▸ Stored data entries
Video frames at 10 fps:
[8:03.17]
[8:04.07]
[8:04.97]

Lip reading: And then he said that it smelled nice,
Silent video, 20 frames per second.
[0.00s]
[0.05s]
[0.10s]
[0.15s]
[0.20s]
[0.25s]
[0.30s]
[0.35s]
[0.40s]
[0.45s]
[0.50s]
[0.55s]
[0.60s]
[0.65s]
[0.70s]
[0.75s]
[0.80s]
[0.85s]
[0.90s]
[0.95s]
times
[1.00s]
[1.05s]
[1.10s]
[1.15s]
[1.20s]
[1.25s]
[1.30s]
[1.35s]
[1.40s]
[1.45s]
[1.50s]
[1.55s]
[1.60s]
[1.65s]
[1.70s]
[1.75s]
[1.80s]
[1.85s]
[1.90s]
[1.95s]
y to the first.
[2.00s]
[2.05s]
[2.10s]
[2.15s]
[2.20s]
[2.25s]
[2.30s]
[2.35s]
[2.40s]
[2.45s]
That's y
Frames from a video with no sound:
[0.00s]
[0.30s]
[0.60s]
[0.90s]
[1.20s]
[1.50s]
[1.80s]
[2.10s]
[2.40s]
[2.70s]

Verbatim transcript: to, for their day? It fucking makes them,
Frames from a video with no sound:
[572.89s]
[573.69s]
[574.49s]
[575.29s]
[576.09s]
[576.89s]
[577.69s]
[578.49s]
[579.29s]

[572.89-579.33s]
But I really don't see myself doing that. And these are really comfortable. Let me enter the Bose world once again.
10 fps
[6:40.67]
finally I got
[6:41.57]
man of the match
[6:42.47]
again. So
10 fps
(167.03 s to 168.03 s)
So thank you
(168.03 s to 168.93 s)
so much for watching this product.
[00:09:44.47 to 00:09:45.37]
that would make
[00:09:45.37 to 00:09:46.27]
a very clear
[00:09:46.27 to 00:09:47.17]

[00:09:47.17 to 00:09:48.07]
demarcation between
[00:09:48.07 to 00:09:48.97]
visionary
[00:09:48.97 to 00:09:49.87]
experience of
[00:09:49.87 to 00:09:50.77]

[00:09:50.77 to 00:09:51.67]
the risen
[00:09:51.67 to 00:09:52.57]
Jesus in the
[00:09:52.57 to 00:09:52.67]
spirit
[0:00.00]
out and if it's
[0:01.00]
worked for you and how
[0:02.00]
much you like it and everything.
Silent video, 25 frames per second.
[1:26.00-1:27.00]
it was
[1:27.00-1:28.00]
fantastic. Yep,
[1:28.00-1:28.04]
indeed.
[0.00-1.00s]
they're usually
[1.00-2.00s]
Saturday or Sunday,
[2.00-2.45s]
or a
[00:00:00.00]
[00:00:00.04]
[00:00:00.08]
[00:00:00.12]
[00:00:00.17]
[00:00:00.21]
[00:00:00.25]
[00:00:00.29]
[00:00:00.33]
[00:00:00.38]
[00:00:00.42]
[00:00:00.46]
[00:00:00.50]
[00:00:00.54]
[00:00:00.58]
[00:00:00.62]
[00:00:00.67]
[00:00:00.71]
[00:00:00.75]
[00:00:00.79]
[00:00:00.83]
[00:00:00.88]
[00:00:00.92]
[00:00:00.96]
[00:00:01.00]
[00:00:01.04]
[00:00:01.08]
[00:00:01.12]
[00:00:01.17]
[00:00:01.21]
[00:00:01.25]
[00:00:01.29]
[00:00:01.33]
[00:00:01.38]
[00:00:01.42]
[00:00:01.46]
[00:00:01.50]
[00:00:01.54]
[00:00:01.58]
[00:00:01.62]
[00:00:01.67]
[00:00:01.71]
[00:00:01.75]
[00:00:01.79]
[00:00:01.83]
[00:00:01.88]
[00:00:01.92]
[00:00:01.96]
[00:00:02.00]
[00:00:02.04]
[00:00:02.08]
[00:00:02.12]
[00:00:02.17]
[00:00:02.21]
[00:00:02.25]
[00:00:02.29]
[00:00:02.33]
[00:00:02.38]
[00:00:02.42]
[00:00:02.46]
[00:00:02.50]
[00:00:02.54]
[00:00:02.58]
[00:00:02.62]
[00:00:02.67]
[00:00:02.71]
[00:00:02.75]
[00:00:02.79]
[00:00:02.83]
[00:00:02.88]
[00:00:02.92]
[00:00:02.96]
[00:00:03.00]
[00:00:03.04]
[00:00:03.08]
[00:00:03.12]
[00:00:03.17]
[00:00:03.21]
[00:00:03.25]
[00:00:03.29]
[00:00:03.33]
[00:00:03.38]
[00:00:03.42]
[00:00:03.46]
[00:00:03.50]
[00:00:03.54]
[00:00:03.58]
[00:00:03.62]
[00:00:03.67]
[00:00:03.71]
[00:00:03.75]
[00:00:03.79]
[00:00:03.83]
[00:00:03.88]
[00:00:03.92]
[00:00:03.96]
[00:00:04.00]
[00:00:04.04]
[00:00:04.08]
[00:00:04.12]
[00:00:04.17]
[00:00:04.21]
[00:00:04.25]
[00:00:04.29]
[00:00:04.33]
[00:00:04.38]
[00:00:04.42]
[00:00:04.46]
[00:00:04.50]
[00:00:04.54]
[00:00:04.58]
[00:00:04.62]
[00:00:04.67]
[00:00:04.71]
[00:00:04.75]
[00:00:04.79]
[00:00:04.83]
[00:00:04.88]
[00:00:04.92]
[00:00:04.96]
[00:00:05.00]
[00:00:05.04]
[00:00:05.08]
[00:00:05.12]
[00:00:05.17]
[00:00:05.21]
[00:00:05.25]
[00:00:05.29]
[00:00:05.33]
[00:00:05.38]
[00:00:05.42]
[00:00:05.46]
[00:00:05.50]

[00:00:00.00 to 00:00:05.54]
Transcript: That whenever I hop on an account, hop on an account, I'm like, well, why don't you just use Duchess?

▸ DIRECTIONS FOR THIS TASK
The reply should consist solely of the lines above from the one that has "[00:00:02.04]" through the one that has "[00:00:03.29]", reproduced exactly.

▸ ANSWER BELOW
[00:00:02.04]
[00:00:02.08]
[00:00:02.12]
[00:00:02.17]
[00:00:02.21]
[00:00:02.25]
[00:00:02.29]
[00:00:02.33]
[00:00:02.38]
[00:00:02.42]
[00:00:02.46]
[00:00:02.50]
[00:00:02.54]
[00:00:02.58]
[00:00:02.62]
[00:00:02.67]
[00:00:02.71]
[00:00:02.75]
[00:00:02.79]
[00:00:02.83]
[00:00:02.88]
[00:00:02.92]
[00:00:02.96]
[00:00:03.00]
[00:00:03.04]
[00:00:03.08]
[00:00:03.12]
[00:00:03.17]
[00:00:03.21]
[00:00:03.25]
[00:00:03.29]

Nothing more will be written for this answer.